[Work task] Using the data that follows, give again word for word the lines between the one holding "[00:00:02.93 to 00:00:03.91]" and the one holding "Verbatim transcript: della", inclusive. Omit the pictures.
━━━ Records supplied
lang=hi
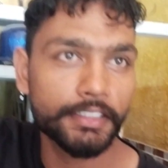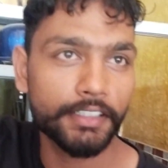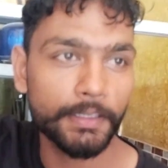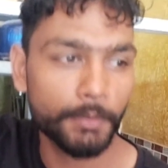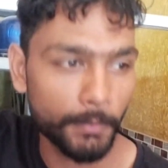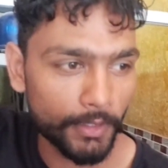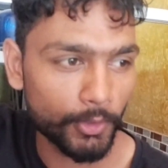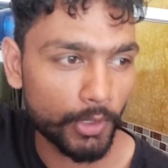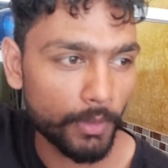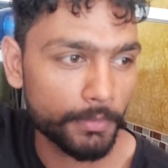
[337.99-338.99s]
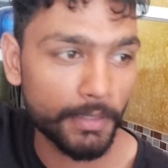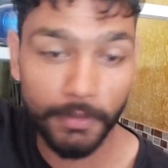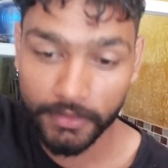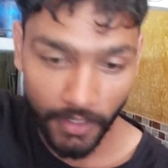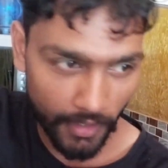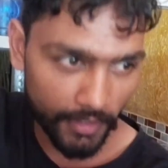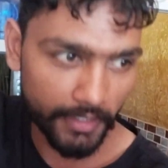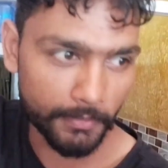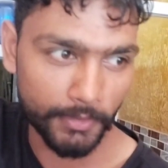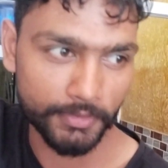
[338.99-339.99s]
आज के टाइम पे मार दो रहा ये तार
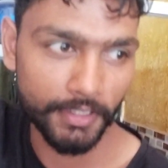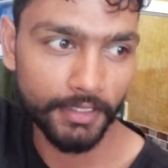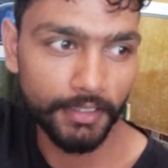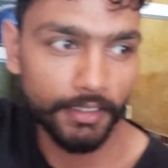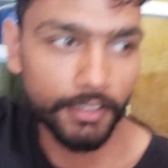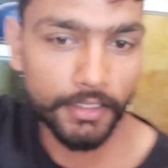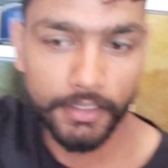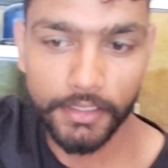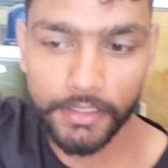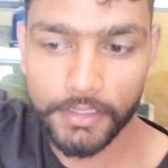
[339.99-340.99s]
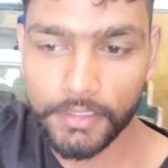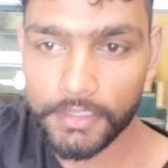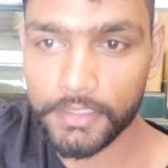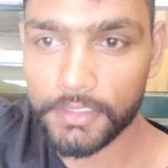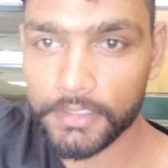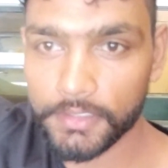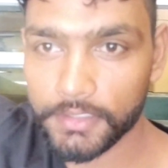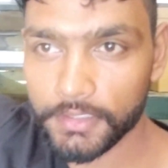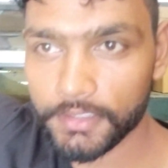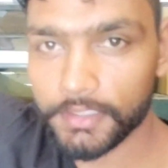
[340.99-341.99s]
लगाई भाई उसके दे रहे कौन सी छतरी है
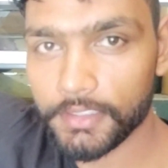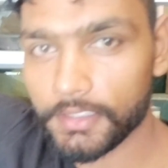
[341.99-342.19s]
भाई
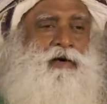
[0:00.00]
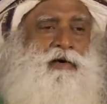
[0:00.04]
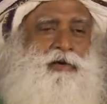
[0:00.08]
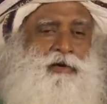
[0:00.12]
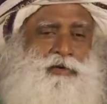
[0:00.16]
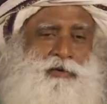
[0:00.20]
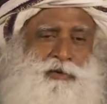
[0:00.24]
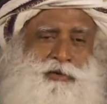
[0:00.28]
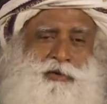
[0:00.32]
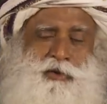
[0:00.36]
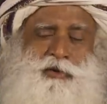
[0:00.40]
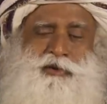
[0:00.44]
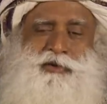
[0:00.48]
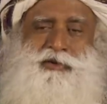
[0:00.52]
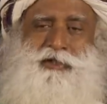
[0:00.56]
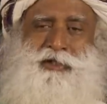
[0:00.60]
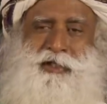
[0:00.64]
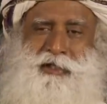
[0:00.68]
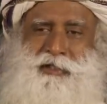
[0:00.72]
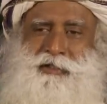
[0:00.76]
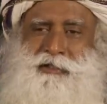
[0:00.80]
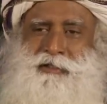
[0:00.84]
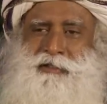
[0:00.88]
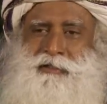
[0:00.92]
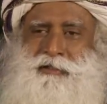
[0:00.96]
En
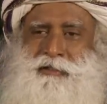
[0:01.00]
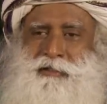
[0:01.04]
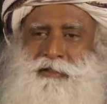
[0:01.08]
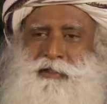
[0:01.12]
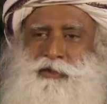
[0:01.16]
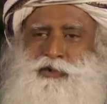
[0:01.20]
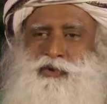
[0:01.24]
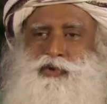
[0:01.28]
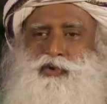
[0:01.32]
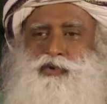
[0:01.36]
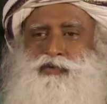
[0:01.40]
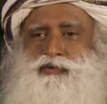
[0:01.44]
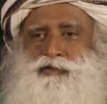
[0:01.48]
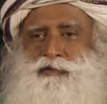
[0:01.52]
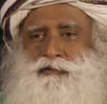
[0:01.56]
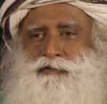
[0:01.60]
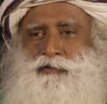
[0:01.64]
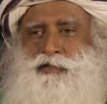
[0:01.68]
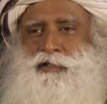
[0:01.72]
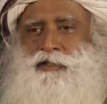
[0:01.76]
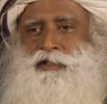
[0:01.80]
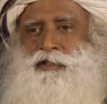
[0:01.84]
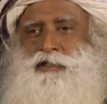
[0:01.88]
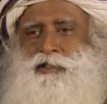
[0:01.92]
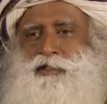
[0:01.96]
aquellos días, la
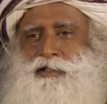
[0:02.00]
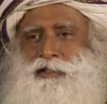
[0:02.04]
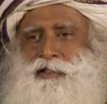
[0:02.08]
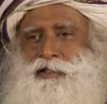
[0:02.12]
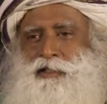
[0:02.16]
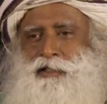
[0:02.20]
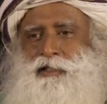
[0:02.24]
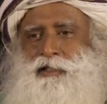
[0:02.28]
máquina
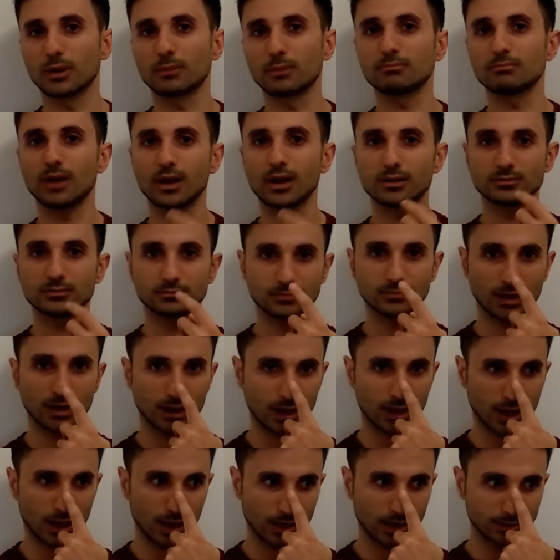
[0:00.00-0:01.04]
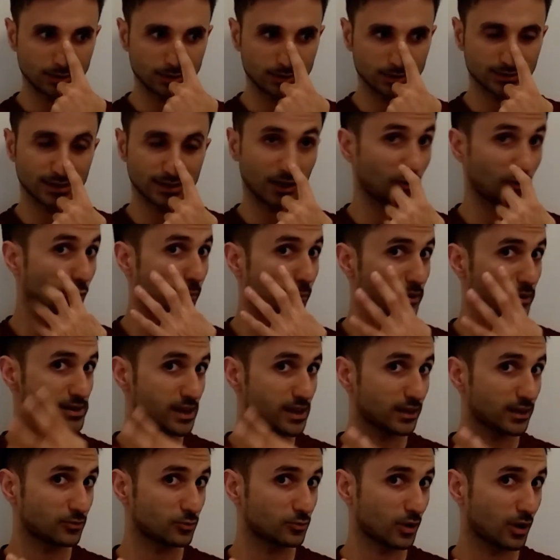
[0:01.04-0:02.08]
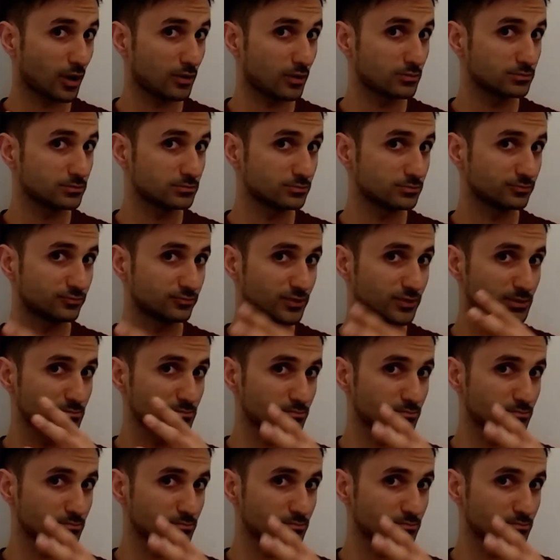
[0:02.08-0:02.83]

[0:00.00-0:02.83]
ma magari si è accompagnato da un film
━━━━━━
━━━ Records supplied
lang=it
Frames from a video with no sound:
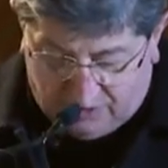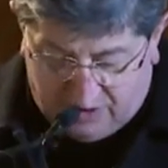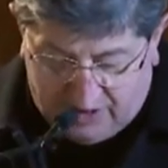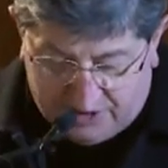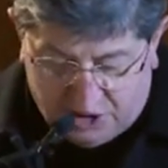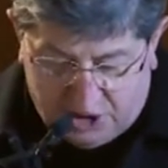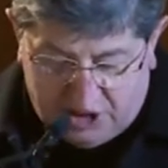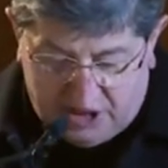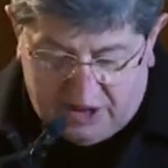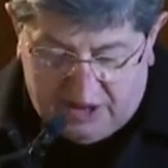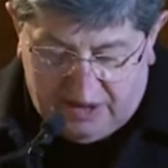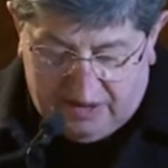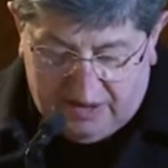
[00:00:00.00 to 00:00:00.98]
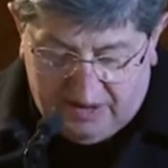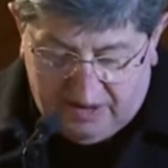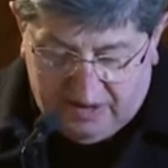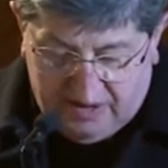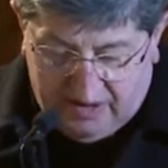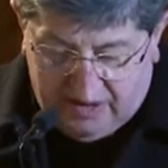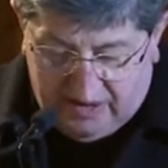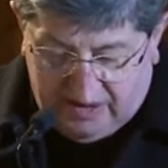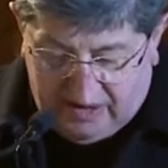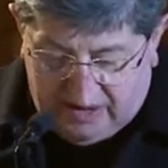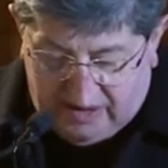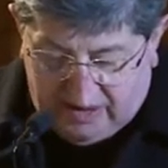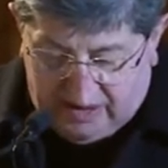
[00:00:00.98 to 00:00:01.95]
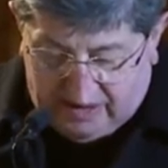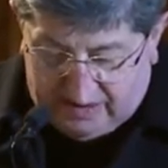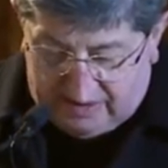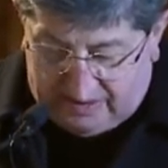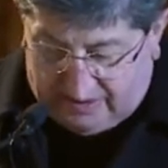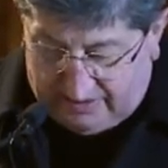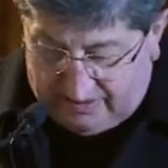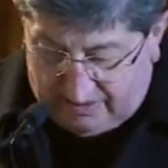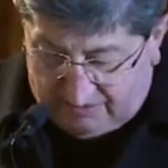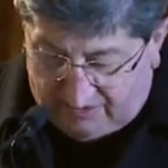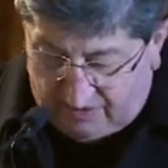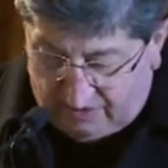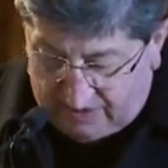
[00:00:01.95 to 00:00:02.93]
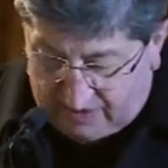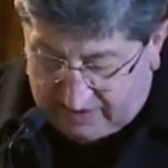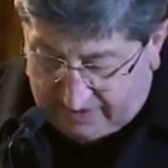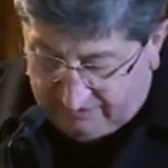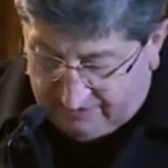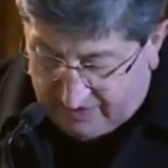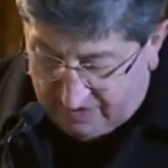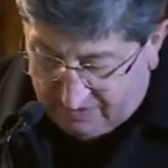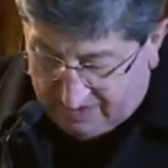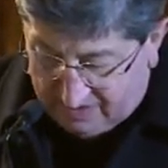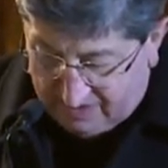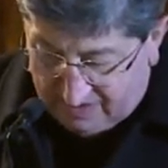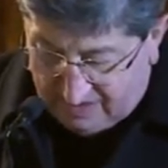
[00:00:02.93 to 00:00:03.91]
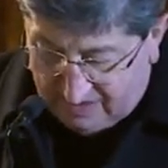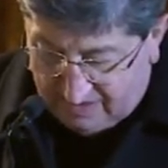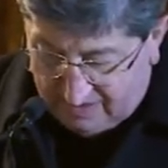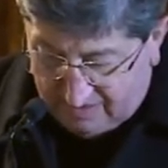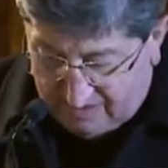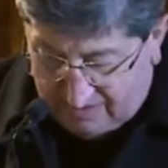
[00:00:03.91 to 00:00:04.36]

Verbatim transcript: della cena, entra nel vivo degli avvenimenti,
━━━━━━
━━━ Records supplied
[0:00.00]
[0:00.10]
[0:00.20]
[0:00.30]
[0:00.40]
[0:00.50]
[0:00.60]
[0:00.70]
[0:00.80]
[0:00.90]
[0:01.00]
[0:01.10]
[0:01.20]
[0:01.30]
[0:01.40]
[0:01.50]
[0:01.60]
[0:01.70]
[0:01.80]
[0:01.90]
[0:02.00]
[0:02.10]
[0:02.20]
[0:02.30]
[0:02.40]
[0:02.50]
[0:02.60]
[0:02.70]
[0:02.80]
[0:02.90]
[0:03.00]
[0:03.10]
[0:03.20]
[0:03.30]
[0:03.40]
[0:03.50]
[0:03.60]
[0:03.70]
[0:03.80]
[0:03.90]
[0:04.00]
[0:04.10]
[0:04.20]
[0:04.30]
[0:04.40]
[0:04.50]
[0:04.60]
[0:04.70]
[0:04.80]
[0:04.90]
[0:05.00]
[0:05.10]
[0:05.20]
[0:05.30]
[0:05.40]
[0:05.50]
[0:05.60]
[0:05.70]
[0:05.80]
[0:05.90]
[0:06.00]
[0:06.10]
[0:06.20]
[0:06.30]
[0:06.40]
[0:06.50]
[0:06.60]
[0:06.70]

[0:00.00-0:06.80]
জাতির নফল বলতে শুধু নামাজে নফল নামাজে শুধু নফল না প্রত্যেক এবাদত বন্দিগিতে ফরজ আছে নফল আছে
━━━━━━
[Result]
[00:00:02.93 to 00:00:03.91]
[00:00:03.91 to 00:00:04.36]

Verbatim transcript: della cena, entra nel vivo degli avvenimenti,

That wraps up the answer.